Quantifying low-energy nitrogen ion channeling in α-titanium by molecular dynamics simulations
Materials Chemistry and Physics, 2024
Please see the full published article: https://doi.org/10.1016/j.matchemphys.2023.128098
Highlights:
- Molecular dynamics simulations quantify low-energy N ion channeling in α-titanium over the 0.5–4 keV range.
- Channeling strongly modifies nitrogen depth distributions, with the most pronounced effect for the (110) surface orientation.
- A second, deeper distribution maximum emerges for (110), showing that channeling can shift implanted nitrogen far below the near-surface region.
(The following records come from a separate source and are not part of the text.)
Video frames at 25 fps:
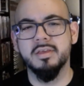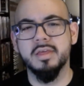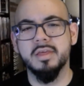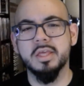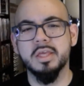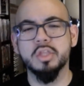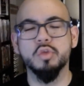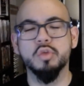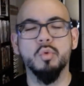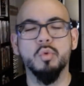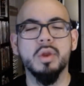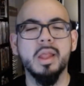
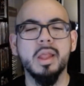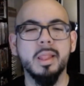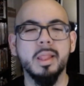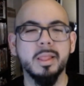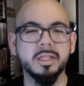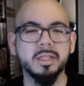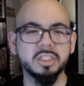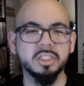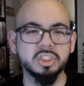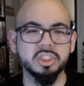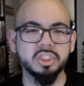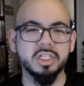You want to
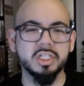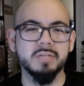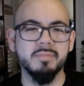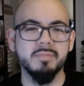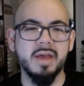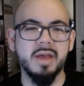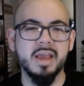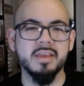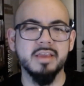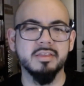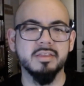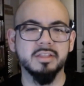
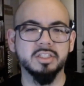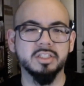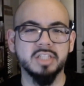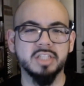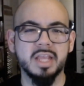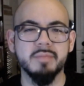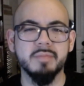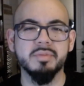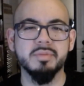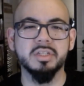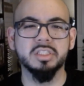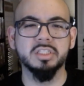legitimize the
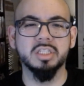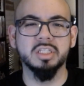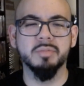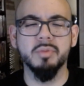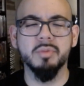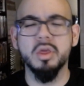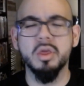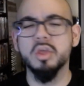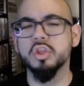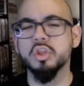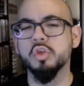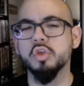championship.
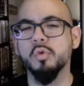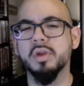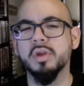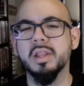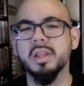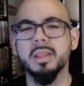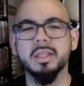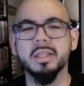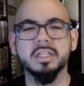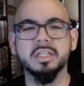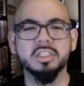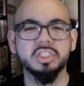You want to
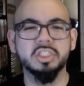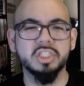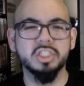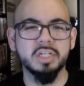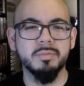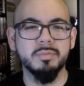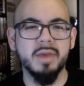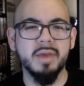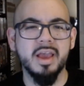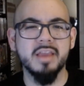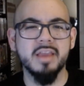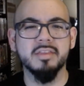
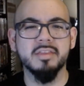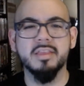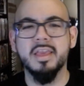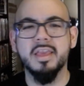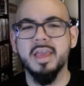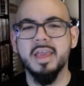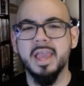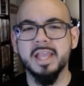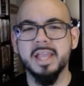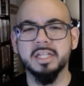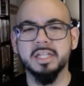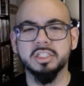legitimize
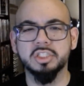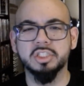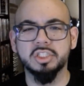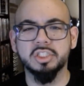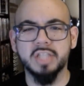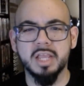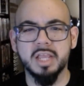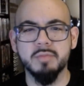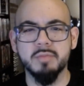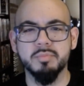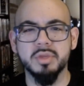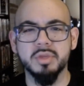a
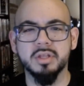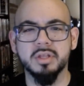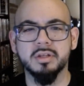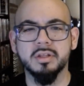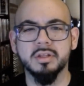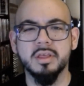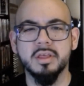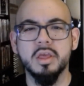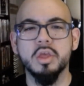champion.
- Increasing target temperature suppresses channeling, although it does not eliminate it completely up to 1155 K.
- Tilting the ion incidence angle provides controllable reduction of channeling, enabling tuning of implantation depth profiles.
- Surface orientation, temperature, energy, and incident angle jointly govern implantation behavior in α-Ti.
- Molecular dynamics predicts orientation-dependent effects beyond standard TRIM simulations, highlighting the importance of crystal structure in low-energy implantation.
- The results support controlled nitrogen implantation in titanium, relevant for surface engineering, nanomaterials, and shallow modified layers.